Am Anfang stand ein Schild

Ich war gerade in der Provence, um mich in den Seifenfabriken und Lavendeldestillerien über die Hintergründe zur Herstellung der berühmten Savon de Marseille zu informieren, die Schwerpunkt des dritten Bandes „Provenzalische Intrige“ ist. Dabei wohnte ich in der Nähe von Saint-Rémy-de-Provence, einer pittoresken Kleinstadt am Fuß der Alpillen. Während meiner Spaziergänge durch den Ort fiel mir ein gelbrotes Schild auf, auf dem der okzitanische Straßenname abgebildet war. Da ich immer auf der Suche nach geeigneten Motiven für meine Lesungen bin, machte ich ein Foto und vergaß es dann wieder. Erst bei der Sichtung des Bildmaterials fiel es mir erneut ins Auge. Ich wusste, wie schwer es die Minderheitensprachen in Frankreich haben, und wie hartnäckig sich die Kommunen gegen ein Vergessen sträuben. Seit der französischen Revolution im Jahr 1789 versucht der französische Staat, sämtliche Dialekte aus dem öffentlichen Leben zu vertreiben. Einzige Amtssprache ist das Französisch, als Zeichen der nationalen Einheit. Das Okzitanische (zu dem auch das Provenzalische gehört), Elsässische, Bretonische, Katalanische und Baskische drohten auszusterben. Bis sich Teile der Bevölkerung auflehnten und gegen die Unterdrückung zur Wehr setzten.

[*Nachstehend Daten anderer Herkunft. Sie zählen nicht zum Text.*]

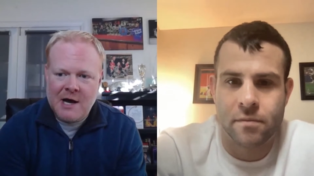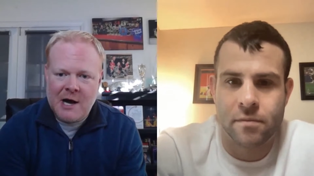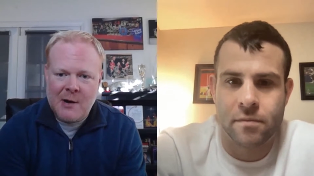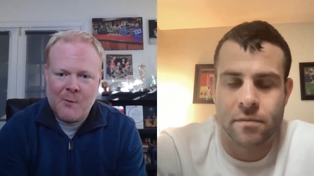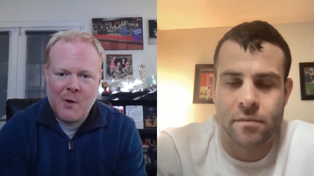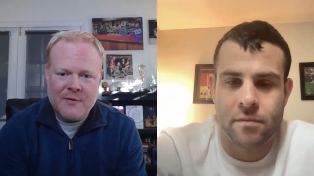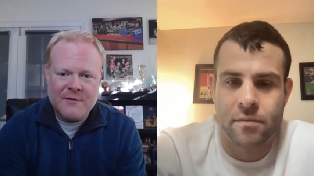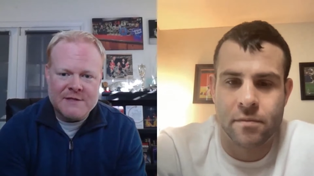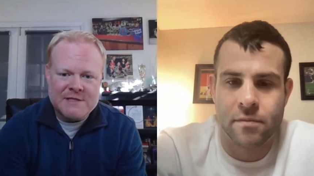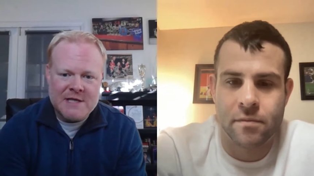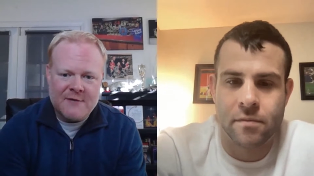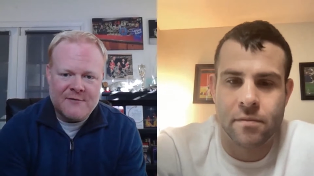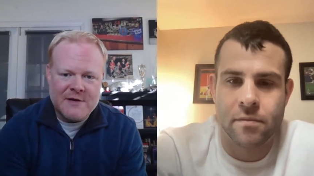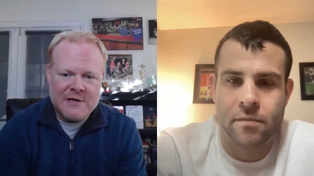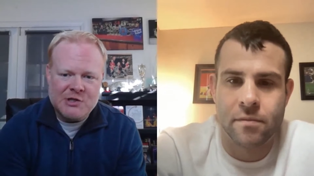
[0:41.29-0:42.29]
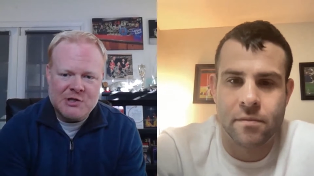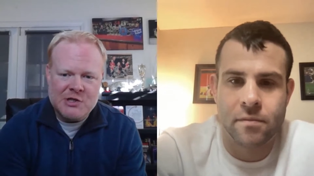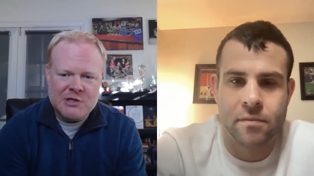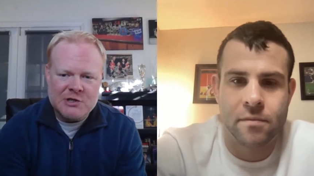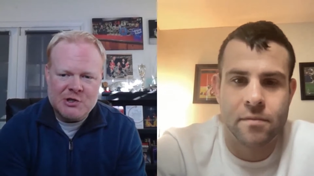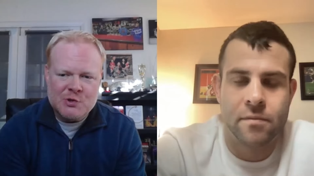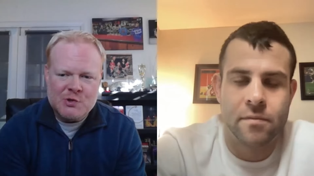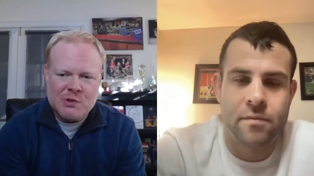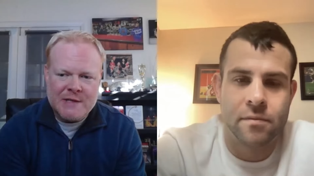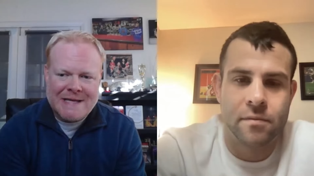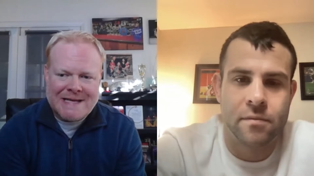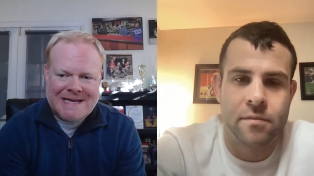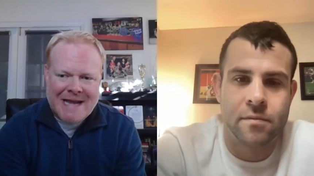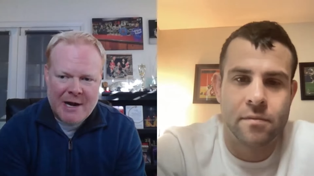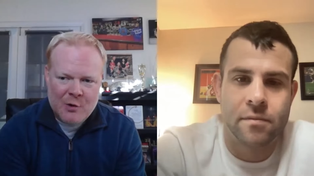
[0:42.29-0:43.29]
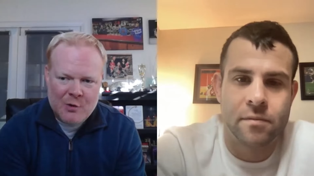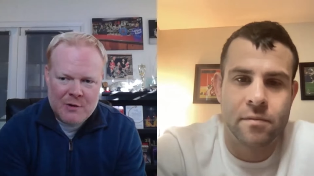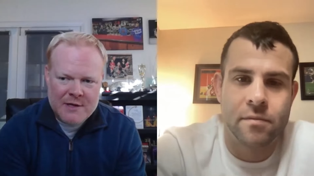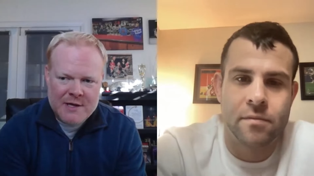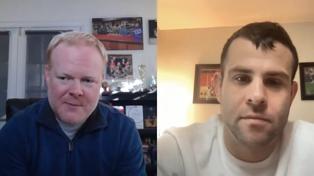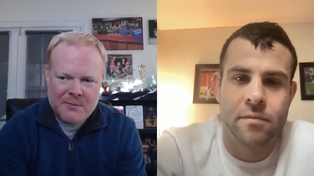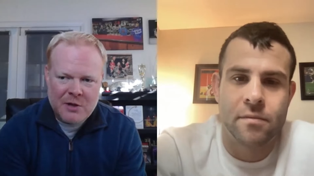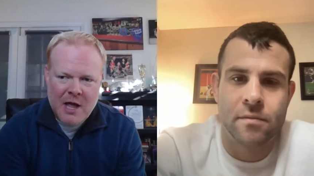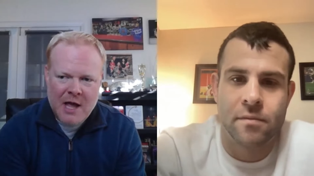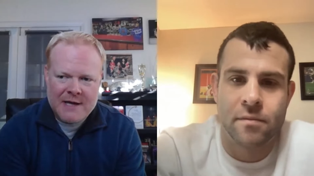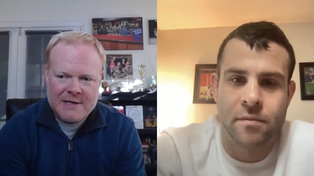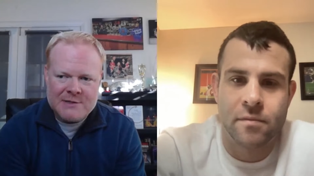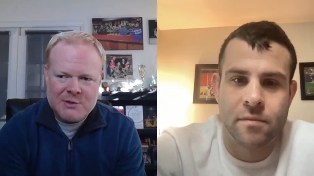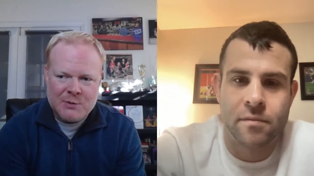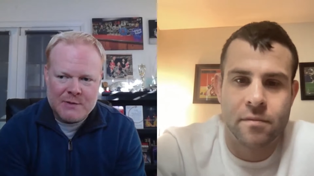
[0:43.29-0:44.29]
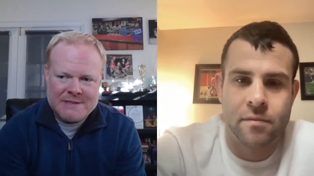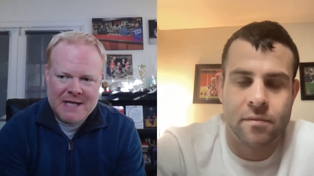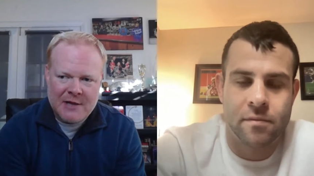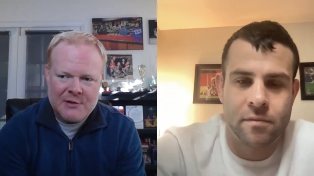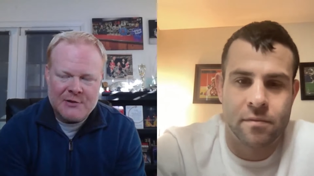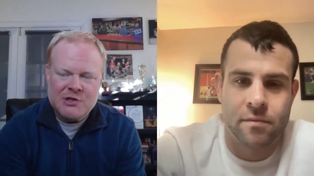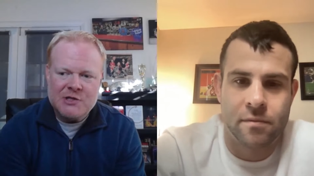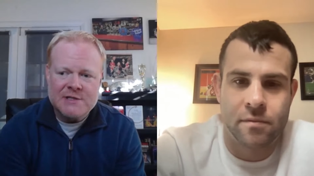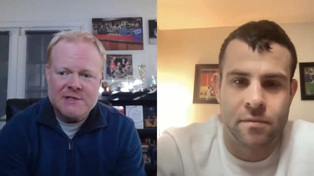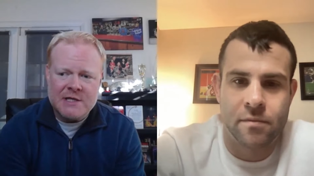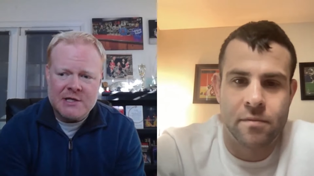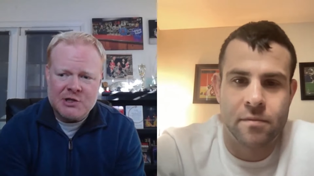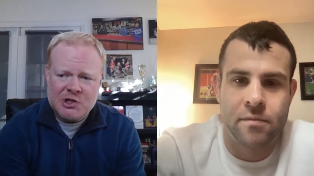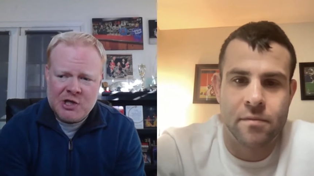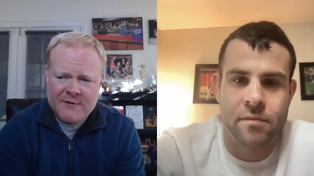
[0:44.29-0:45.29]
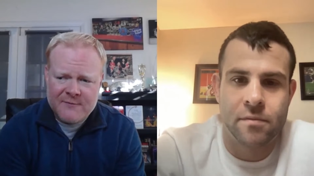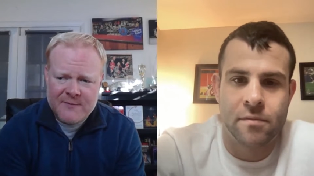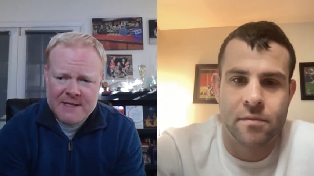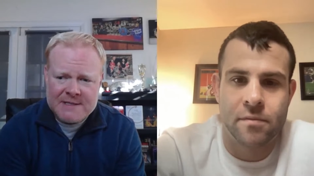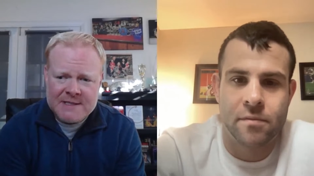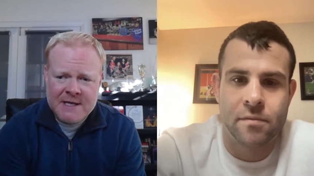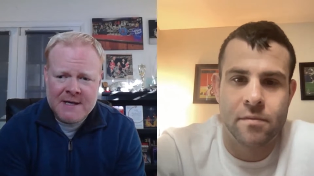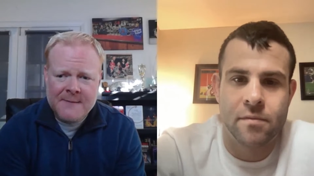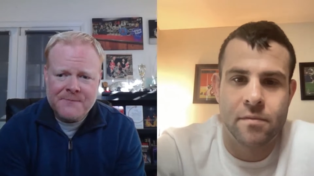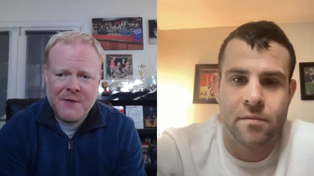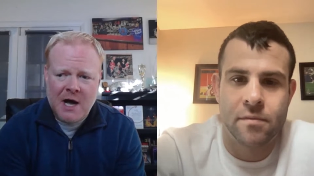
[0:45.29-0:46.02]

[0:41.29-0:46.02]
Speaker 1: Uh, while this definition is usually narrowly applied to intelligence and achievement,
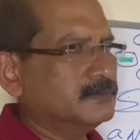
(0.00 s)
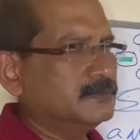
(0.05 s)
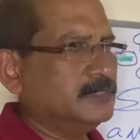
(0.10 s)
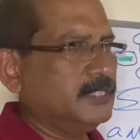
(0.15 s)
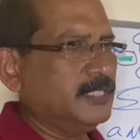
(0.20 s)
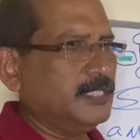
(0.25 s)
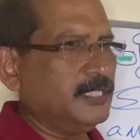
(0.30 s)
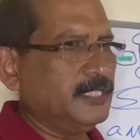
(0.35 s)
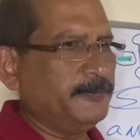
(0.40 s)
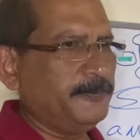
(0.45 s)

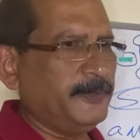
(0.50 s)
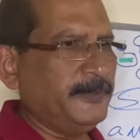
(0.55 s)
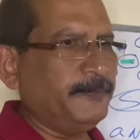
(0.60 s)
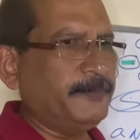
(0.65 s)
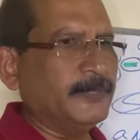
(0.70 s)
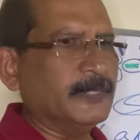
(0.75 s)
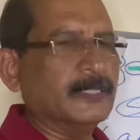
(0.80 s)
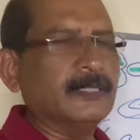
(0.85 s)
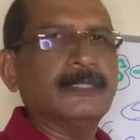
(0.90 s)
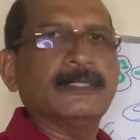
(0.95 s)
there are
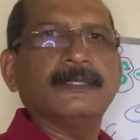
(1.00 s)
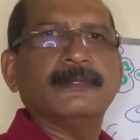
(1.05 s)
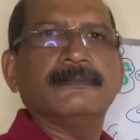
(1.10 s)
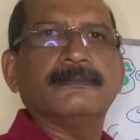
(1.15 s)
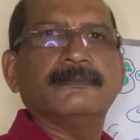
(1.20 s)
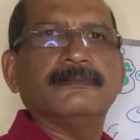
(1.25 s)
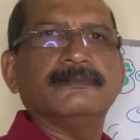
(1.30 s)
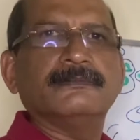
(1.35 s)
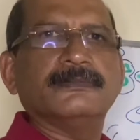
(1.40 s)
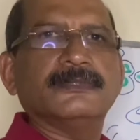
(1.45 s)
people
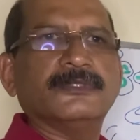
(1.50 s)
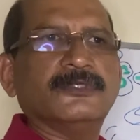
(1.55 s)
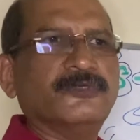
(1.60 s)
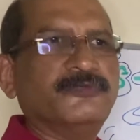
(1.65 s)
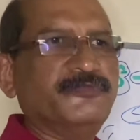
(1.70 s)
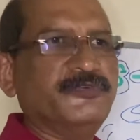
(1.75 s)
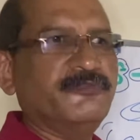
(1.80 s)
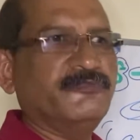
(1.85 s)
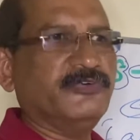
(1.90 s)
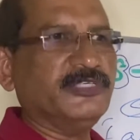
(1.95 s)

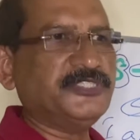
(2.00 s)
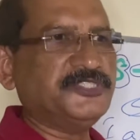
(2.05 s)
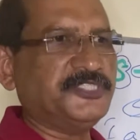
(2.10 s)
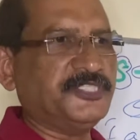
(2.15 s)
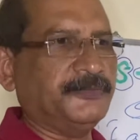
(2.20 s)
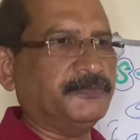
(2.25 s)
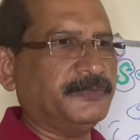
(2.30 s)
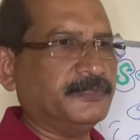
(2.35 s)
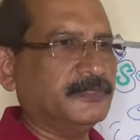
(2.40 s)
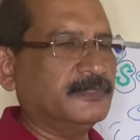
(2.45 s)
whom we
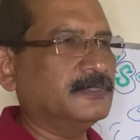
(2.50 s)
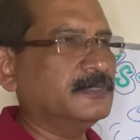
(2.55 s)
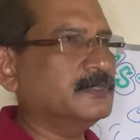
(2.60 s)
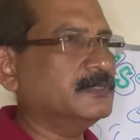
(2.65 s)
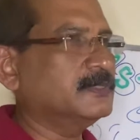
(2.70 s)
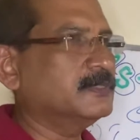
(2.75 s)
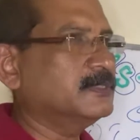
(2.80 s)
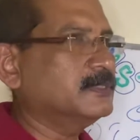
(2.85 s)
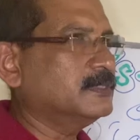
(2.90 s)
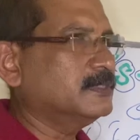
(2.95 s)

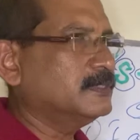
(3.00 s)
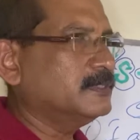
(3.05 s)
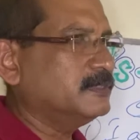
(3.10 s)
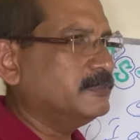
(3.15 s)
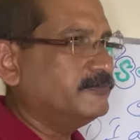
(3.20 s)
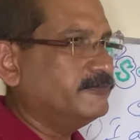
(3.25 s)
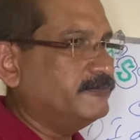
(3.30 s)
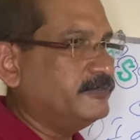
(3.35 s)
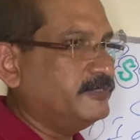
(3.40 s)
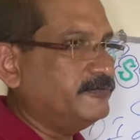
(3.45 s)

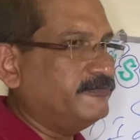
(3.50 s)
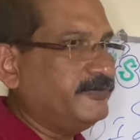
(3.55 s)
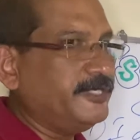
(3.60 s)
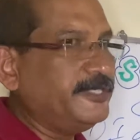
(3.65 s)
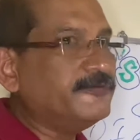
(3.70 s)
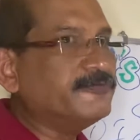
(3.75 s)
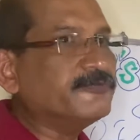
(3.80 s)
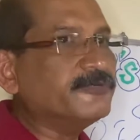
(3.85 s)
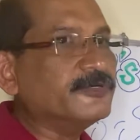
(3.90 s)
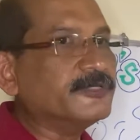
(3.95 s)
worship we
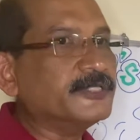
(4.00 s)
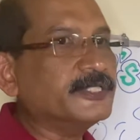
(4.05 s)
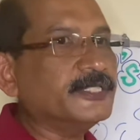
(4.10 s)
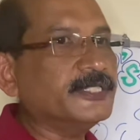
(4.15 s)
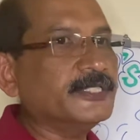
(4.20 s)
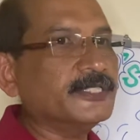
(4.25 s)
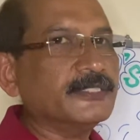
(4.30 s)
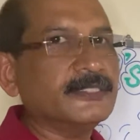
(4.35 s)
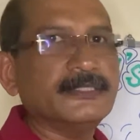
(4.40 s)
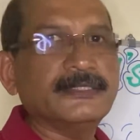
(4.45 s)
wait for
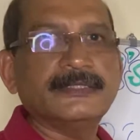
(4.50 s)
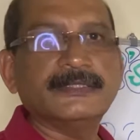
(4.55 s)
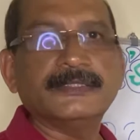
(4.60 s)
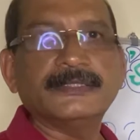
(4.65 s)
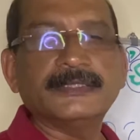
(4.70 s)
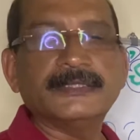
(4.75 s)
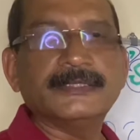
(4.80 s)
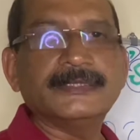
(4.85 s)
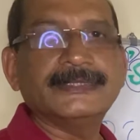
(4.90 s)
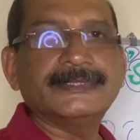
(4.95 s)
their
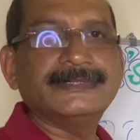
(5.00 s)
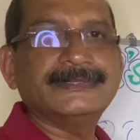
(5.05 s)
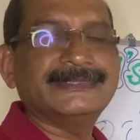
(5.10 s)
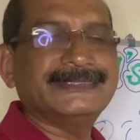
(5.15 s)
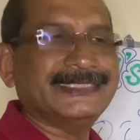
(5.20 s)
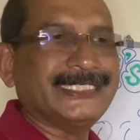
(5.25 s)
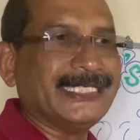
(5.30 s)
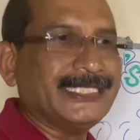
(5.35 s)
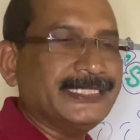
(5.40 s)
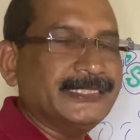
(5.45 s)

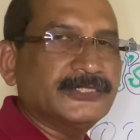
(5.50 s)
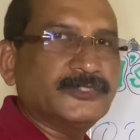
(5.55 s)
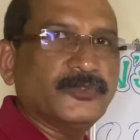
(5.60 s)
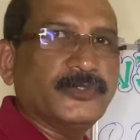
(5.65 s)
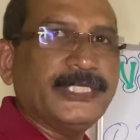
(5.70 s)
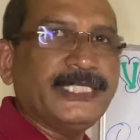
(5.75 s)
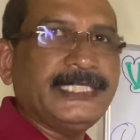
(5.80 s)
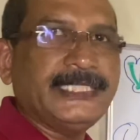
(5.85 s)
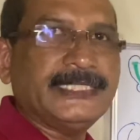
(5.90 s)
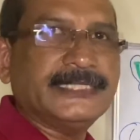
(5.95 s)
channel to
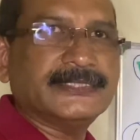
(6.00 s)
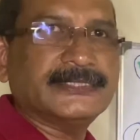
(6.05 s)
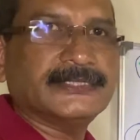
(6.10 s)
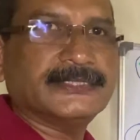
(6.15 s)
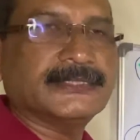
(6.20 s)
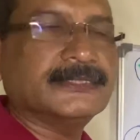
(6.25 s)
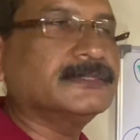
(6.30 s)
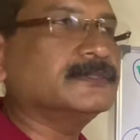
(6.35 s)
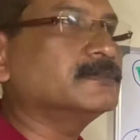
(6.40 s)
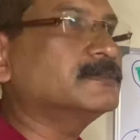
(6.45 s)
release
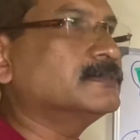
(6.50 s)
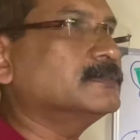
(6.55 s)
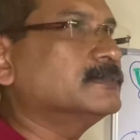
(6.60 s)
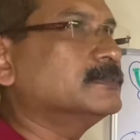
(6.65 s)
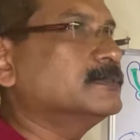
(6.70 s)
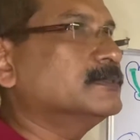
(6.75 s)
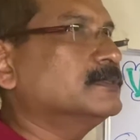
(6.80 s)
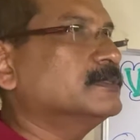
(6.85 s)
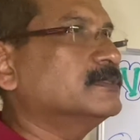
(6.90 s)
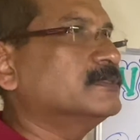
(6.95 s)

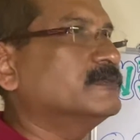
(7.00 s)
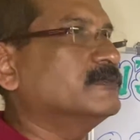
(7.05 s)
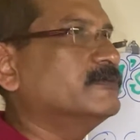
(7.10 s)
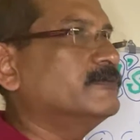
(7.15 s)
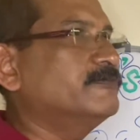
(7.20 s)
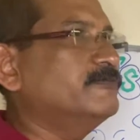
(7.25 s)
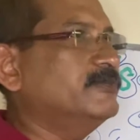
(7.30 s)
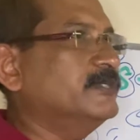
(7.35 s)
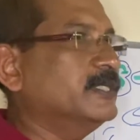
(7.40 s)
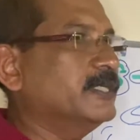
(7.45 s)

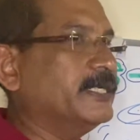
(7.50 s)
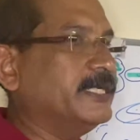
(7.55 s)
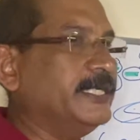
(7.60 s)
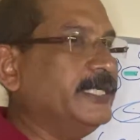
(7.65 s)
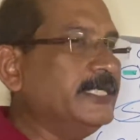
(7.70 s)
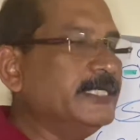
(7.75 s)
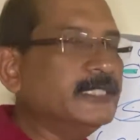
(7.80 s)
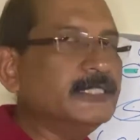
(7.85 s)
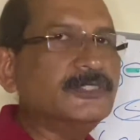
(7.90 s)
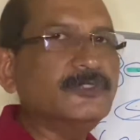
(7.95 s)
we are
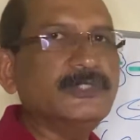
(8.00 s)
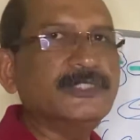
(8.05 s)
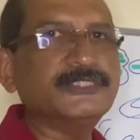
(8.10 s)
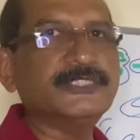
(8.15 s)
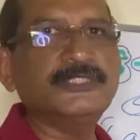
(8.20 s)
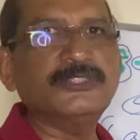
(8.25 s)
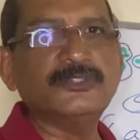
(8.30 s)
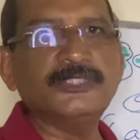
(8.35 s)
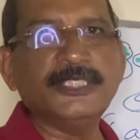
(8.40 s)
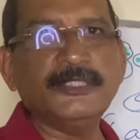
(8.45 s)
eager to
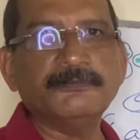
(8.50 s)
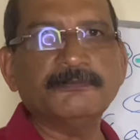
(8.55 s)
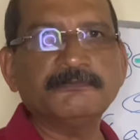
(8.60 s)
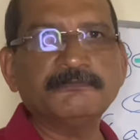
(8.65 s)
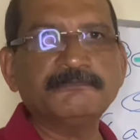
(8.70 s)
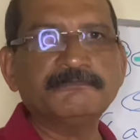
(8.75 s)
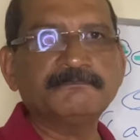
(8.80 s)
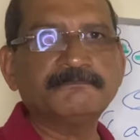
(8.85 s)
listen to them.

Die okzitanische Hymne „Se canta“

Ich erinnerte mich an ein Video, das ich vor zwei Jahren gesehen hatte und das inzwischen leider nicht mehr verfügbar ist. Es war die Aufzeichnung der okzitanischen Hymne, unterlegt mit verwackelten Bildern demonstrierender Menschen mit rotgelben Fahnen. Eingestellt von einem Mann, der für die okzitanische Unabhängigkeit kämpft. Einer Bewegung, die mit den Abspaltungsbestrebungen Kataloniens an Fahrt aufnimmt und längst auch die Provence erfasst hat. Auch kulturelle Veranstaltungen erleben seit einigen Jahren einen neuen Zulauf – von den traditionellen Feux de la Saint-Jean bis hin zu Festivals mit okzitanischen Rockbands. Und plötzlich wusste ich, wie ich den Plot gestalten wollte, die Idee zum Buch „Provenzalisches Feuer“ war geboren!

Was hat Okzitanien mit der Provence zu tun?

Okzitanien bezeichnet einen historischen Sprach- und Kulturraum im Süden Frankreichs. Er reicht von Katalonien über die Provence bis in das Piemont hinein und ist damit um ein Vielfaches größer als die gleichnamige, 2016 neu gebildete Verwaltungsregion. In der Provence entstand 1854 der erste Widerstand gegen die Unterdrückung der Sprachkultur. Der Literat und Nobelpreisträger Frédéric Mistral gründete gemeinsam mit sechs Kollegen die Félibrige. Ihr Ziel war es, die vielen okzitanischen Dialekte zu einer Literatursprache, dem Provençal, zu vereinen und zu neuer Bedeutung zu verhelfen. Diese Vereinigung gibt es noch heute. Gemeinsam mit dem Institut d’Estudis Occitans bildet sie die Basis der okzitanischen Sprachbewegung.

Was bleibt

Die Recherchen zu Pierre Durands vierten Fall haben mir neue Einblicke in die provenzalische Seele gebracht. Seither sehe ich den Begriff „Identität“ mit neuen Augen. Ich habe gelernt, dass es illusorisch ist, kulturelle und sprachliche Identitäten ignorieren zu wollen, da diese Teil des Selbstbewusstseins sind, in jeder Kultur dieser Welt.

Natürlich gibt es in diesem Band auch einige heitere Themen. Köchin Charlotte steht vor der Eröffnung ihrer Epicérie, Assistent Luc ergießt sich in Templergeschichten und die älteren Bewohner von Sainte-Valérie planen eine kleine Revolution. Und auch die herrliche Landschaft spielt wieder eine ganz besondere Rolle – Pierres Recherchen führen durch den Luberon bis zu den Alpillen.

Ich wünsche meinen Leserinnen und Lesern eine unterhaltsame Reise in das alte Okzitanien und viel Vergnügen mit Pierres viertem Fall!